[TASK INSTRUCTIONS] Take the lines from the one containing "(4.00 s to 5.00 s)" through the end of the material and write them out exactly, omitting pictures.

[DATA TO USE]
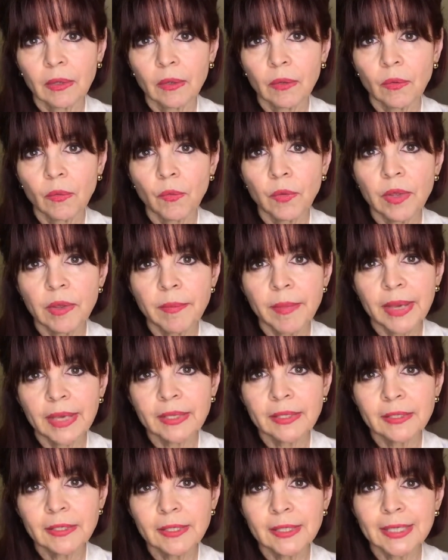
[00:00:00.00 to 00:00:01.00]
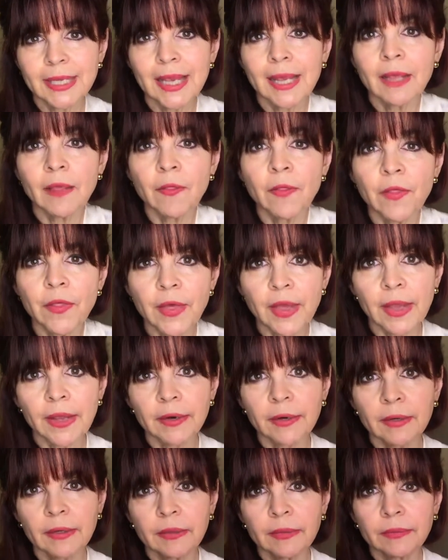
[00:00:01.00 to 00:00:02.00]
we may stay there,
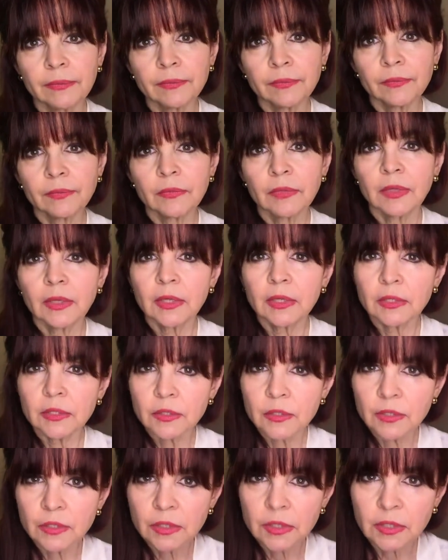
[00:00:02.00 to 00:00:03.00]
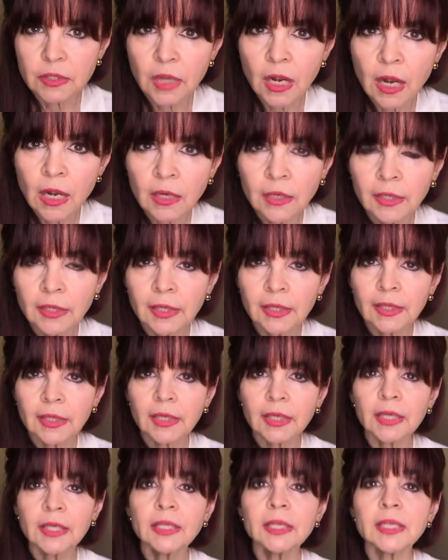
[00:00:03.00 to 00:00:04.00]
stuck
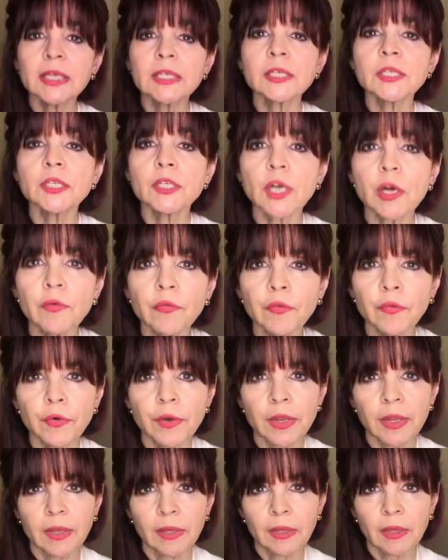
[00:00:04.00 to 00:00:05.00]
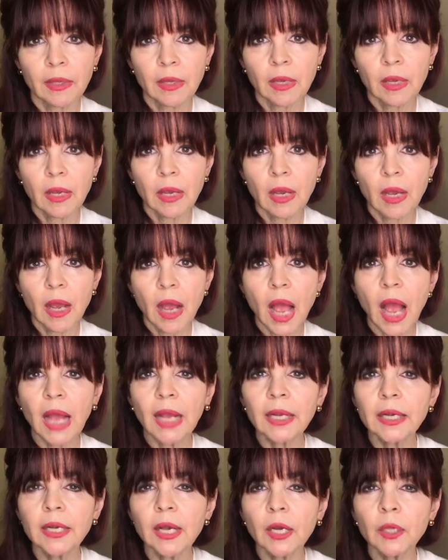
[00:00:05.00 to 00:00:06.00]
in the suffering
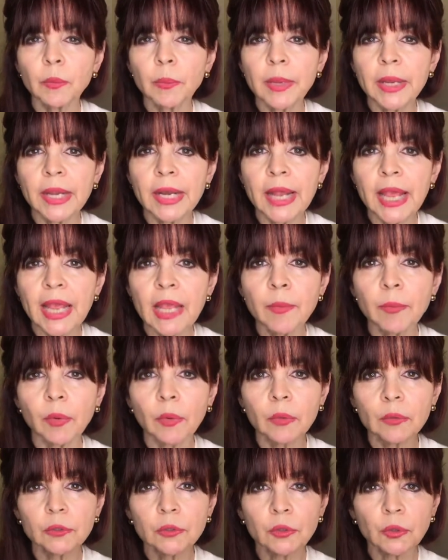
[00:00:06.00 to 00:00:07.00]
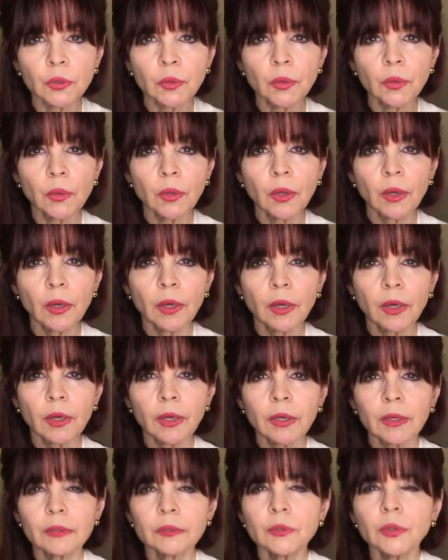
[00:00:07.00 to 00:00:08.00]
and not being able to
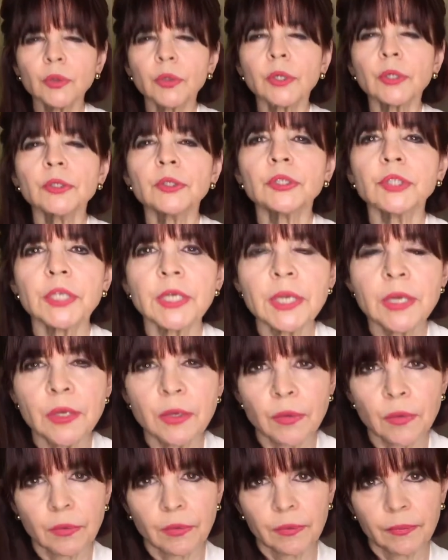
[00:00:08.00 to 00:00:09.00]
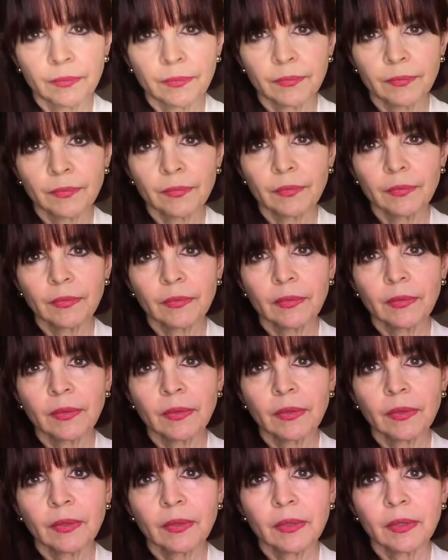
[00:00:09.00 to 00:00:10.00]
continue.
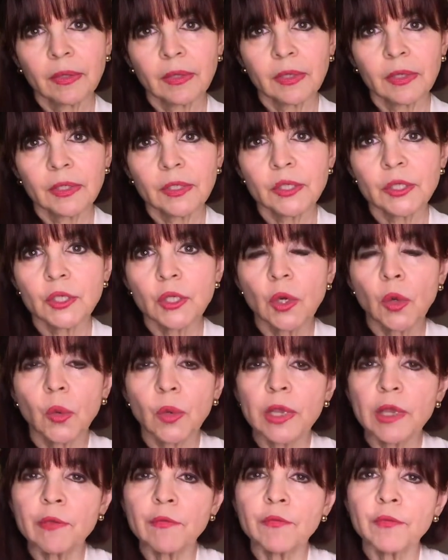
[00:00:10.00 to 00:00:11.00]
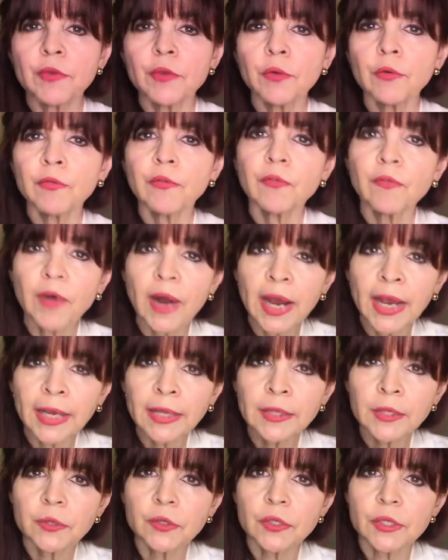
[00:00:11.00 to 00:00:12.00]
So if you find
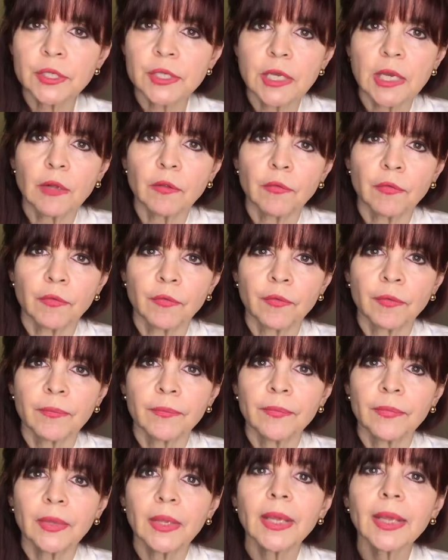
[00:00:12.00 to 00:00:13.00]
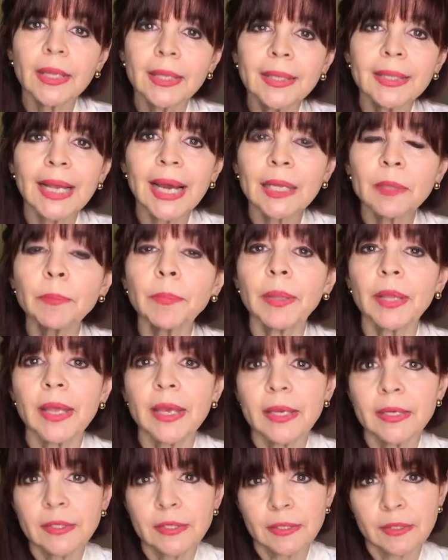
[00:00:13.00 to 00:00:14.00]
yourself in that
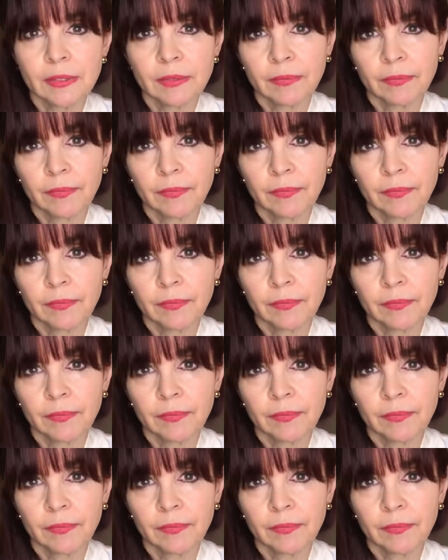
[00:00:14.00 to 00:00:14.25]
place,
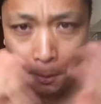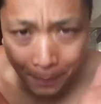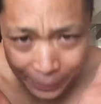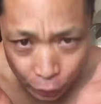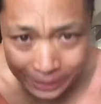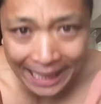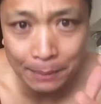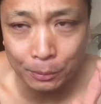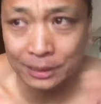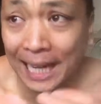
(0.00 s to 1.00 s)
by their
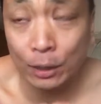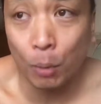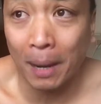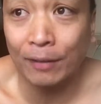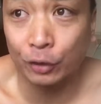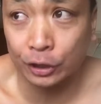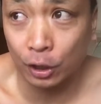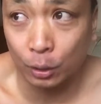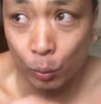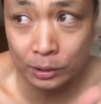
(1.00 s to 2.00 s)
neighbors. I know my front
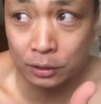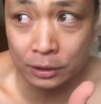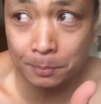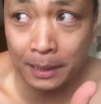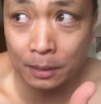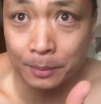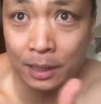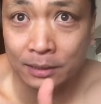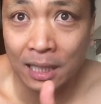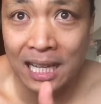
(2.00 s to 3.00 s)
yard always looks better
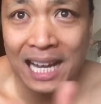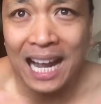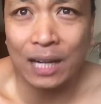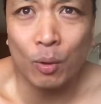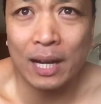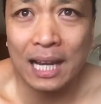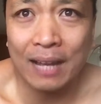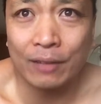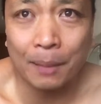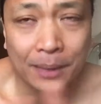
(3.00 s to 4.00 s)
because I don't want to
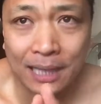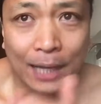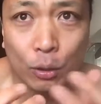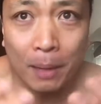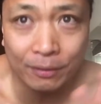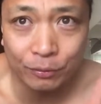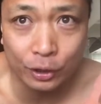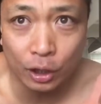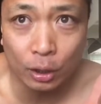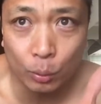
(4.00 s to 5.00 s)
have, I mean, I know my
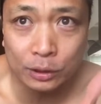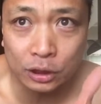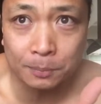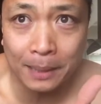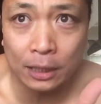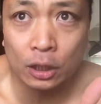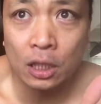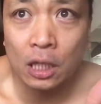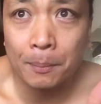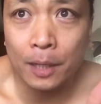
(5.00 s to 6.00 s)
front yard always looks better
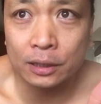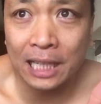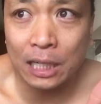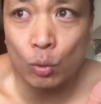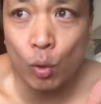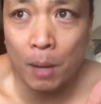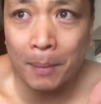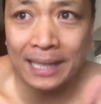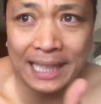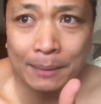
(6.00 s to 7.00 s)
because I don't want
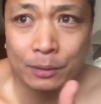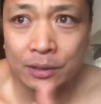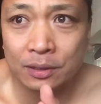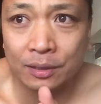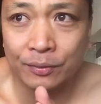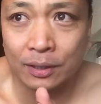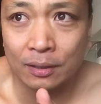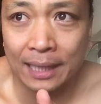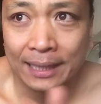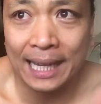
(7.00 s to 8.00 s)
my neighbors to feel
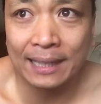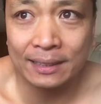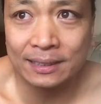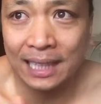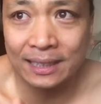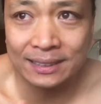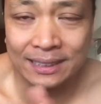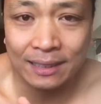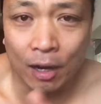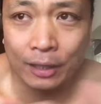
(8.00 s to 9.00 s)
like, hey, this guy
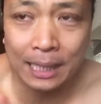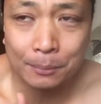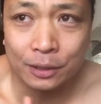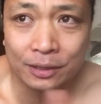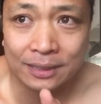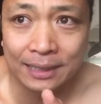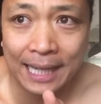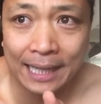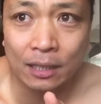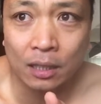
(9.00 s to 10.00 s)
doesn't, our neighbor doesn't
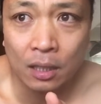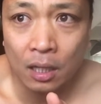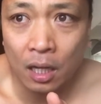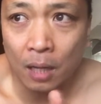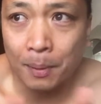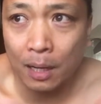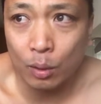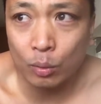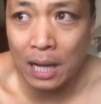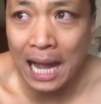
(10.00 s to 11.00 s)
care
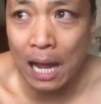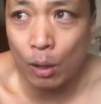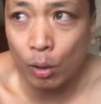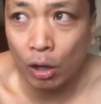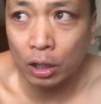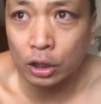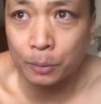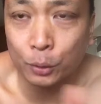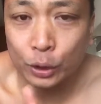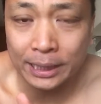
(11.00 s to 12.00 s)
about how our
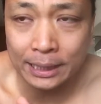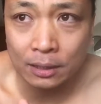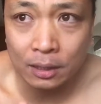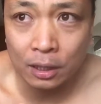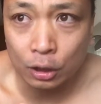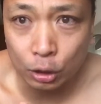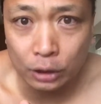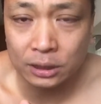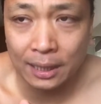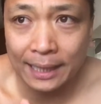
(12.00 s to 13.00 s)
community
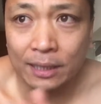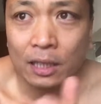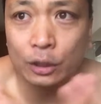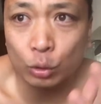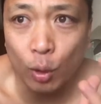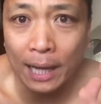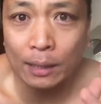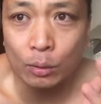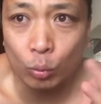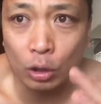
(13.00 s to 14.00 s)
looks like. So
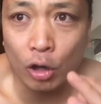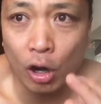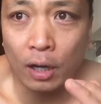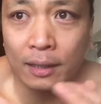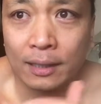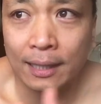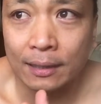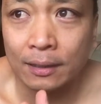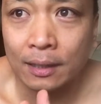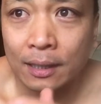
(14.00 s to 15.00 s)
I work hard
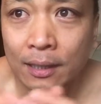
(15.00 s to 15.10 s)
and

[FINISHED EXERCISE]
(4.00 s to 5.00 s)
have, I mean, I know my
(5.00 s to 6.00 s)
front yard always looks better
(6.00 s to 7.00 s)
because I don't want
(7.00 s to 8.00 s)
my neighbors to feel
(8.00 s to 9.00 s)
like, hey, this guy
(9.00 s to 10.00 s)
doesn't, our neighbor doesn't
(10.00 s to 11.00 s)
care
(11.00 s to 12.00 s)
about how our
(12.00 s to 13.00 s)
community
(13.00 s to 14.00 s)
looks like. So
(14.00 s to 15.00 s)
I work hard
(15.00 s to 15.10 s)
and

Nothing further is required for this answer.